So S had a problem with beginnings, but his blood never failed him: it worked as a compass, a fine instrument, bubbling up in an unmistakable way when it was his turn to speak up his truth or to consume. S could be sitting in front of his fireplace, watching the flames play eternal, lost in their colorful freedom, wordlessly imagining a life free of beginnings, and thus immortal, when his blood would act up, his heart would race under the pressure, and he’d jump up and cry out: I’m lonely! I’m famished! I’ll have a party!

At such a time, a Chef was a start, a simple start S could control--especially an inspired and impassioned chef who pulsated with the ambition to experiment and start his own school of food. S didn’t like beginning a feast with emaciated chefs, the type who have transparent skin under which s/he could trace the throbbing veins, who barely tasted the victuals and turned over 10% of his payment to a spiritual guru. And S didn’t like the showy stand-up-comedian type who cooked with theatrical flair and talked nonstop to an unseen record-keeper. S also disliked the bloated potbellied chef who’d tasted everything under the sun and seemed ready to burst and gave the impression that moderation was not to be mocked. S/he liked to mock moderation, liked to eat to the point of bloating, and simply didn’t like disharmony. Harmony was what kept him, in a private manner, sane. Disharmony pu(t)rified her. And it annoyed her. So S avoided the disproportionate midriffs. But, since that was the personality of chef s/he wanted, s/he made sure to get them young, at the start of their careers, fresh and impressionable like all the produce in her house, crisp, meaty, not yet safe and wise in their accumulated appendages of fat.

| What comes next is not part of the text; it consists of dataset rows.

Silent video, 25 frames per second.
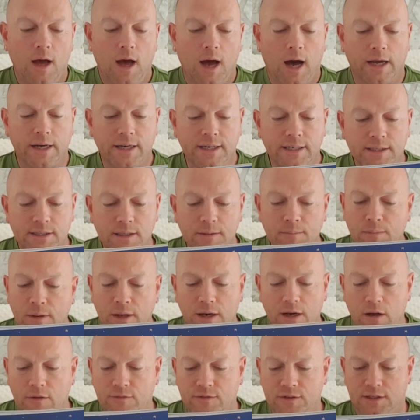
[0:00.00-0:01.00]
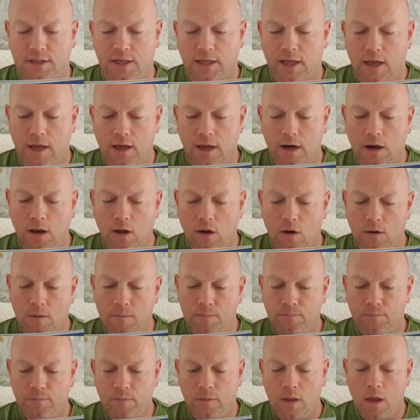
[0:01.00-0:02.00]
And he simply loved singing along.
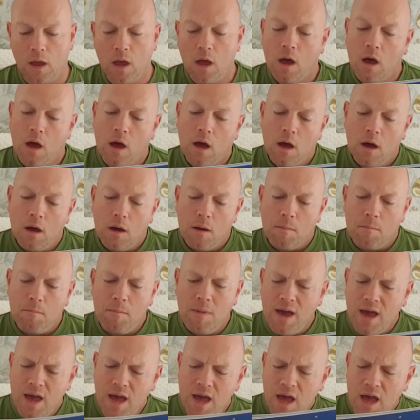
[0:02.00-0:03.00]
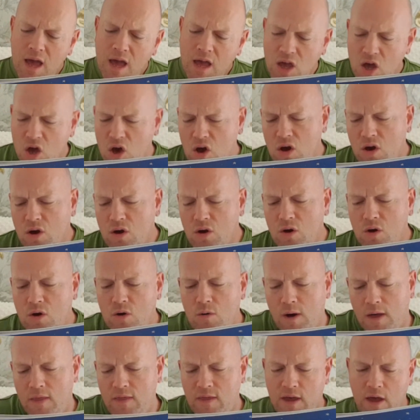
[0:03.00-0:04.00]
Me,
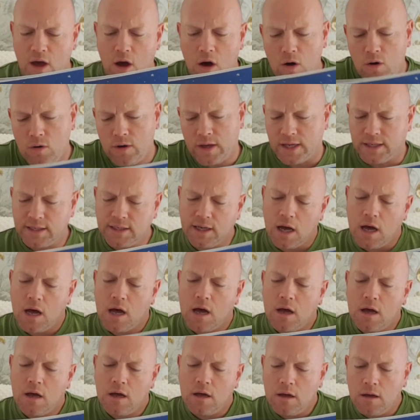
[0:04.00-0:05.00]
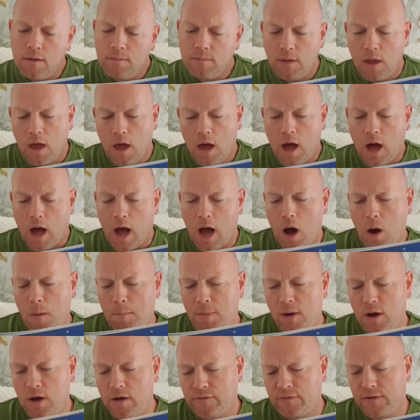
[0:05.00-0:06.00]
you, and the old guitar, how
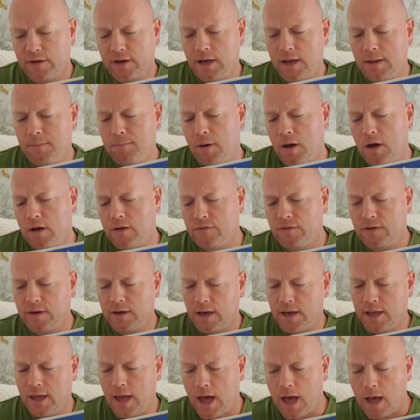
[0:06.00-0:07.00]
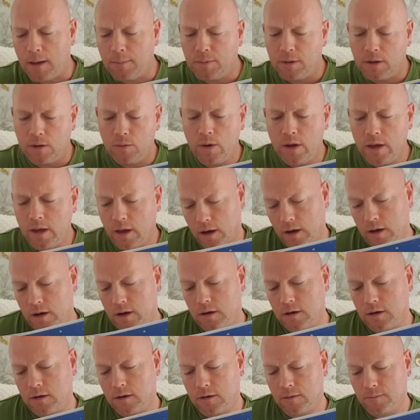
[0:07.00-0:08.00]
perfectly, perfectly happy we
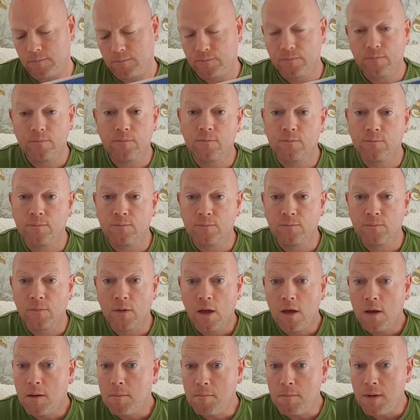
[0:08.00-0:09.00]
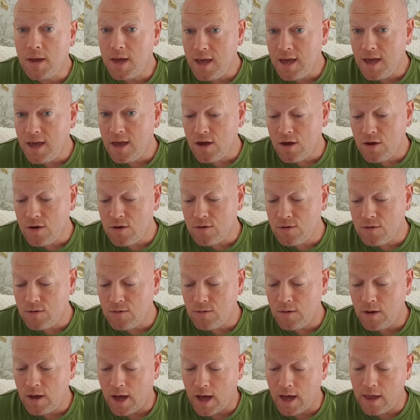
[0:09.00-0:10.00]
are. Me,
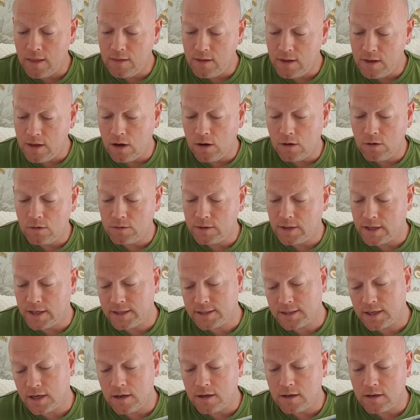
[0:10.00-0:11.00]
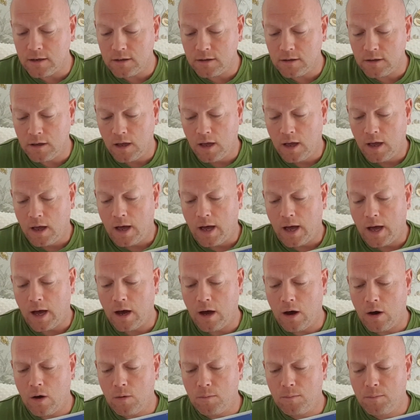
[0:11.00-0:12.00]
you, and the old guitar,
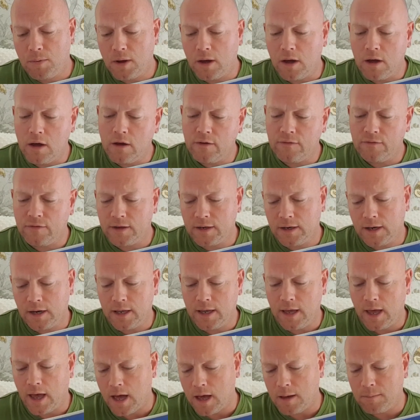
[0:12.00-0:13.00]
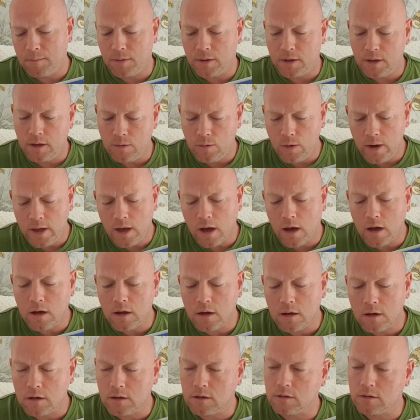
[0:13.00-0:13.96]
how perfectly happy we are.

His own appendages grew and shrank like, s/he thought, the marvelous folds of a six-foot vagina. When s/he became excited, and the timing seemed to be affected by lunar cycles as much as any other cycle, his flesh expanded, and it became impossible--not that s/he remotely wished to--to control its progress. When this mysterious desire to throw a Party enveloped him, s/he bloated methodically, at first becomingly and later grotesquely, until the mysteries of human limitation, of chance and destiny, his knowledge of the co-eternal and the cosmos ceased to interest him half as much as the frequency of his preposterous life-threatening bowel movements, and his own body gave him more dread and shuddering than the invisible world through which he invited his guests to help him adventure. S persisted with his hosting duties, however, until the moment when s/he felt s/he had reached satiety. No matter what disturbing riddles eluding exact demonstration were challenging his faculties and the minds of his guests and interlocutors at that instant, as soon as he felt anchored by the enormous weight of change in his flesh, S preemptively kicked all the revelers out. His satiety and well-being lasted for quite a long time as he thinned down and detoxified and shed what felt like all the guilt of the world. Once s/he returned to a position of rest, his body withdrew, his skin grew taut and strong, his teeth were set shut, and his flesh became his armature. This happened once every season, four times a year, which meant four parties a year, usually on the equinox.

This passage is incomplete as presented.